== DATASET RECORDS

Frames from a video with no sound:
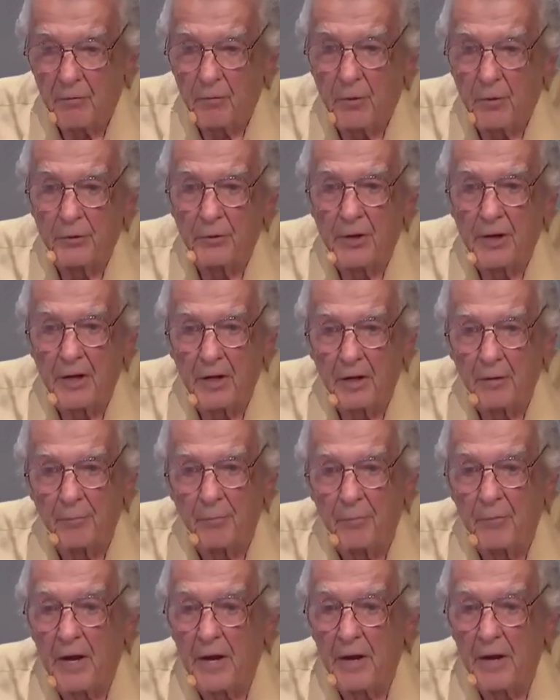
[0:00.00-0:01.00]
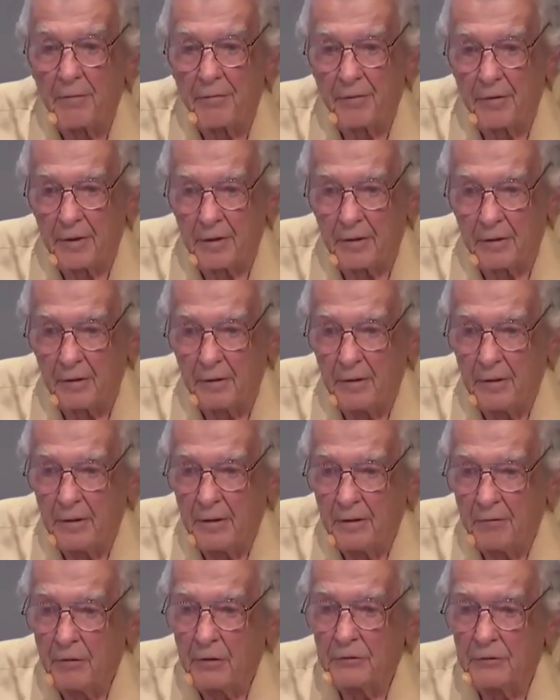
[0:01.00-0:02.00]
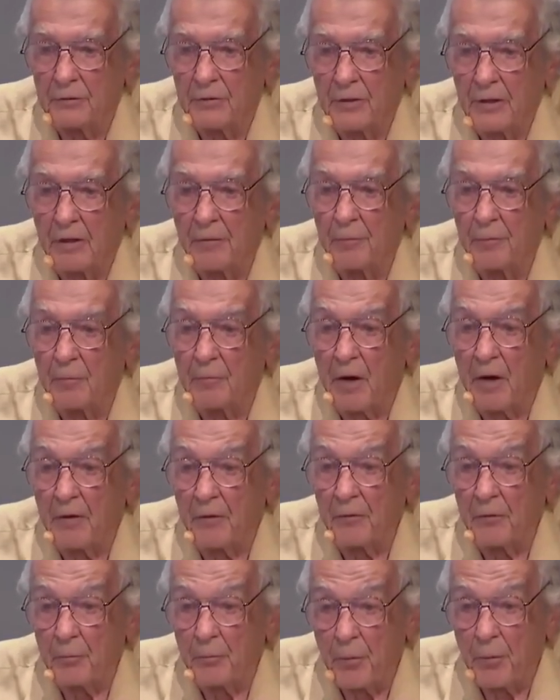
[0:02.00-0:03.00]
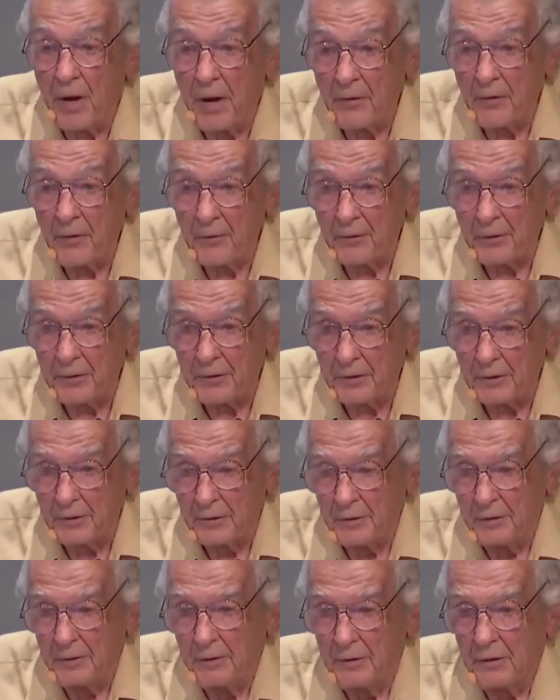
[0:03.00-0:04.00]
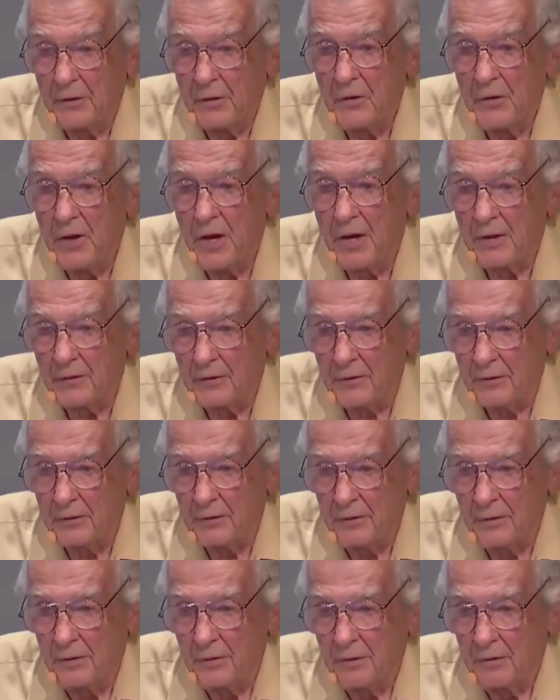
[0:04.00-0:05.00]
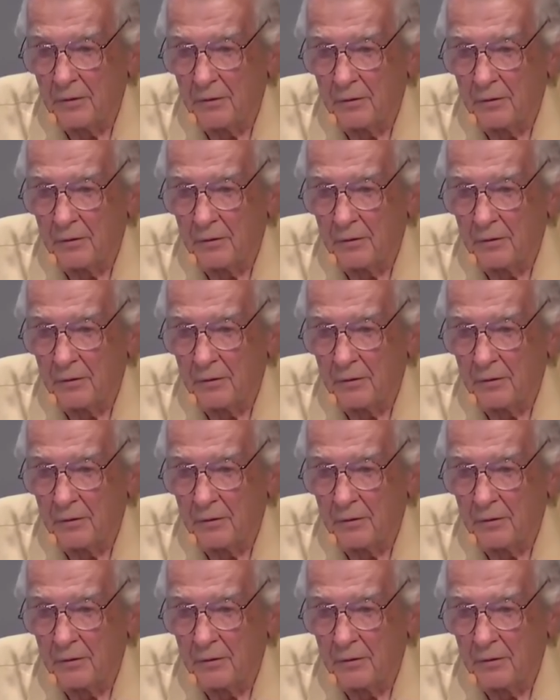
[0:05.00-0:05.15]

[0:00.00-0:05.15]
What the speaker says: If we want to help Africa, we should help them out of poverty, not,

====

→ EXERCISE AIM:
Each line above should be output exactly, apart from the pictures.

→ ANSWER:
Frames from a video with no sound:
[0:00.00-0:01.00]
[0:01.00-0:02.00]
[0:02.00-0:03.00]
[0:03.00-0:04.00]
[0:04.00-0:05.00]
[0:05.00-0:05.15]

[0:00.00-0:05.15]
What the speaker says: If we want to help Africa, we should help them out of poverty, not,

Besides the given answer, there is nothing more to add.